The first time I stayed at the Marlborough Hotel in Winnipeg, I lost several rounds of Scrabble in the bar to an editor from Vancouver, while a trio of incompetent musicians thumped and crashed away on the bandstand, and no matter how much we drank neither of us could come up with a single exhilarating word. On the wall of my room on the ninth floor hung several decrepit illustrations of military men in the scarlet uniforms of the eighteenth century. They were looking down at me as I opened Stephen Hawking’s new book (A Brief History of Time, which I had purchased that afternoon in Osborne Village) to the first sentence: “Where did the universe come from?” When I got home from Winnipeg, I called my mother and she told me that when she got married to my father a year after the war ended, her parents arranged the wedding celebration in the Marlborough Hotel, and my father was nervous about going, she said, because he had recently been barred from the Marlborough for urinating into a potted plant. In those days he hung around with the other interns from the General Hospital, who liked to spike their beer with grain alcohol taken from the hospital lab, but my father had rented a suit for the wedding, and apparently no one working at the hotel recognized him as a miscreant on the blacklist.
The only time I ordered ductwork for an air-conditioning system in August, the duct man turned out to be an armourer in his spare time, which made a kind of sense when you looked at the elbow joints in the ductwork and imagined the hinged limbs in a suit of armour. He said that his basement rec room was full of armour and that it was not easy to get or to make good chain mail. Every year there were tournaments in the Lower Mainland, he said, where medieval jousting was practised by people who called themselves re-enactors. In fact, his armour had been worn in jousts all over North America. He was a cheerful, wiry man who looked too small to be a jouster himself, and he was not embarrassed to speak of his medical condition, or conditions, which amounted to failing kidneys and failing heart and failing circulation. He would appear at the worksite after five-hour sessions on the dialysis machine at the hospital, which he said always fixed him up enough to get to work. He had had two bypass operations and was waiting for a heart transplant and a new kidney. His skin was translucent and his breathing was erratic, and when he went up the ladder one felt a responsibility not to leave the room. Whenever he took a break he went out into the alley and smoked several cigarettes while he shared a few moments of camaraderie with his fellow workers, or with anyone else who happened to be passing by.
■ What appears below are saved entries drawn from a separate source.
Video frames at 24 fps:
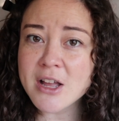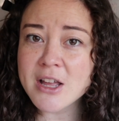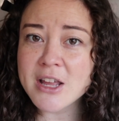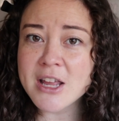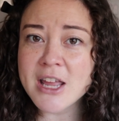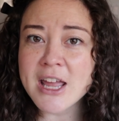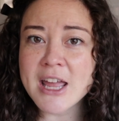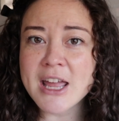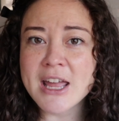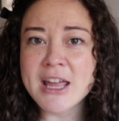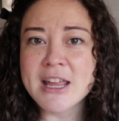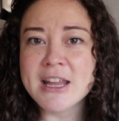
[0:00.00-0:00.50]

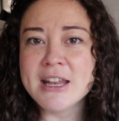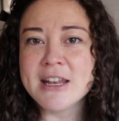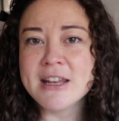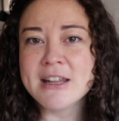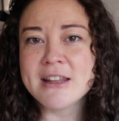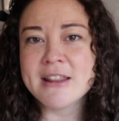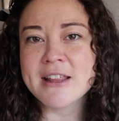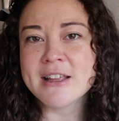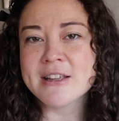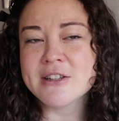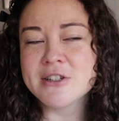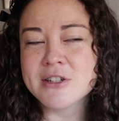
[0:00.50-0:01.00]
and
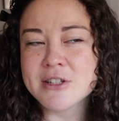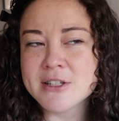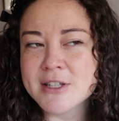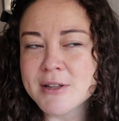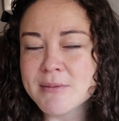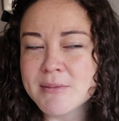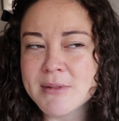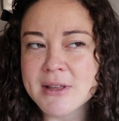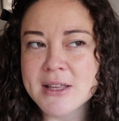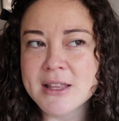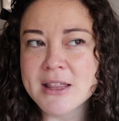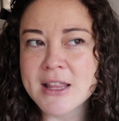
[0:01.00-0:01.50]
that's just
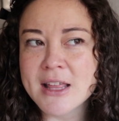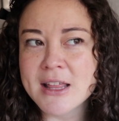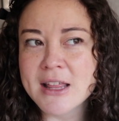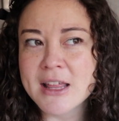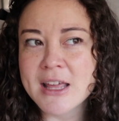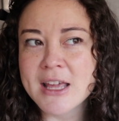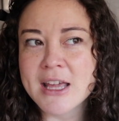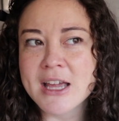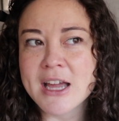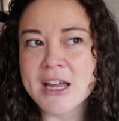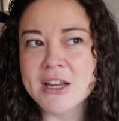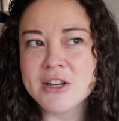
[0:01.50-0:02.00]
something that,
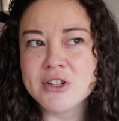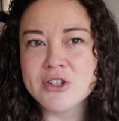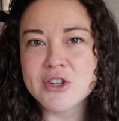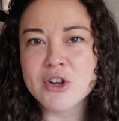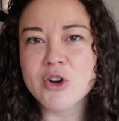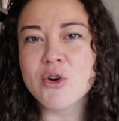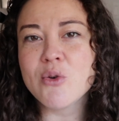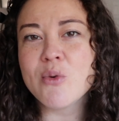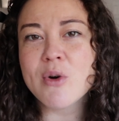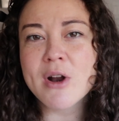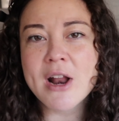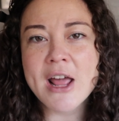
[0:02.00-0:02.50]
like, I
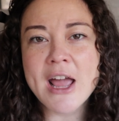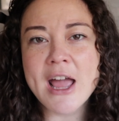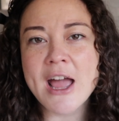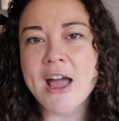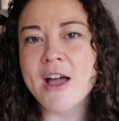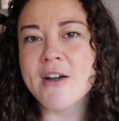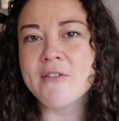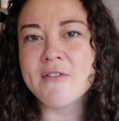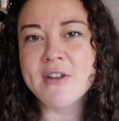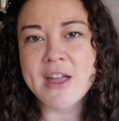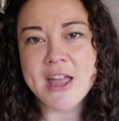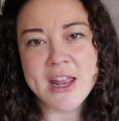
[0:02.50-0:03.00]
don't want to
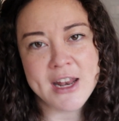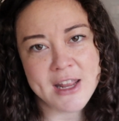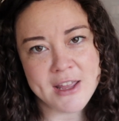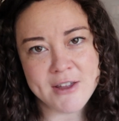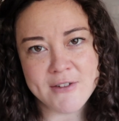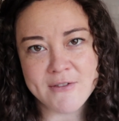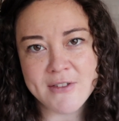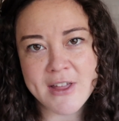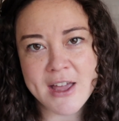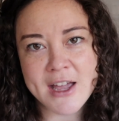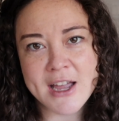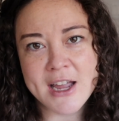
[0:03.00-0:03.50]
have any
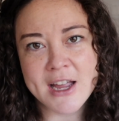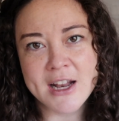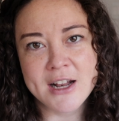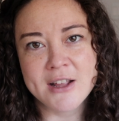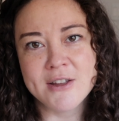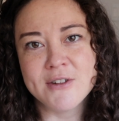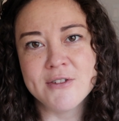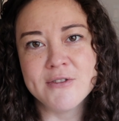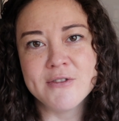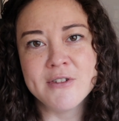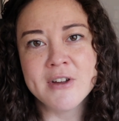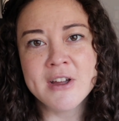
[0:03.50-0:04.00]
of that kind
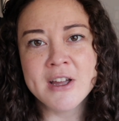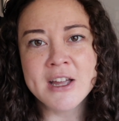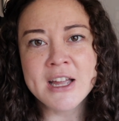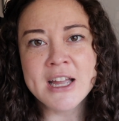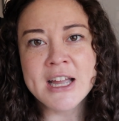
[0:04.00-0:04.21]
of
The last time I took the train across the country in October, I got to talking with the sleeping-car attendant in the vestibule between cars, and after we had shared a few confidences he confessed that he always liked a poem that rhymed. (“I have to confess,” were his words.) The window was open and we were watching the river roll along the bottom of the Fraser Canyon in bright sunlight. Here’s one you might know, he said, and he began to recite from “Auguries of Innocence” by William Blake: “To see the world in a grain of sand, and heaven in a wild flower, hold infinity in the palm of your hand, and eternity in an hour.” Then he opened his wallet and pulled out a newspaper clipping that had been folded and refolded many times. “I carry this with me everywhere,” he said; he handed it over so that I could read along as he recited from memory: “Out of the night that covers me, black as the pit from pole to pole, I thank whatever gods may be for my unconquerable soul.” The poem was “Invictus” by W. E. Henley; the news clipping was from an obituary; the sleeping-car attendant had committed every word perfectly to memory, all the tumbling metaphors from the bludgeonings of chance, to the horror of the shade and the menace of the years, and then the rolling couplet at the end, which he enunciated in resonant, measured, perhaps even triumphant tones: “I am the master of my fate: I am the captain of my soul.” That was when sleeping-car attendants wore red jackets.
The only time I had lunch with a stranger from Toronto who had called ahead of time to arrange the meeting, we ordered sandwiches at a place called the Soho, and when I had consumed half of my sandwich, he said, Now that you are halfway through your sandwich, this might be a good time to tell you why I asked for this meeting. I looked down at my plate and in an instant understood that he was about to announce that he was my brother, a thought that I as quickly dismissed as ludicrous. And then he said exactly those words: “I have to tell you that we are brothers.” In a moment the world had changed, but everything remained the same. I recall grasping his hand and shaking it exuberantly. I don’t recall what we said (there were explanations, of course). As we left the Soho I realized for the first but not the last time how closely he resembles my father, and it seemed impossible that I could have missed it when I first laid eyes on him. Finally, we embraced.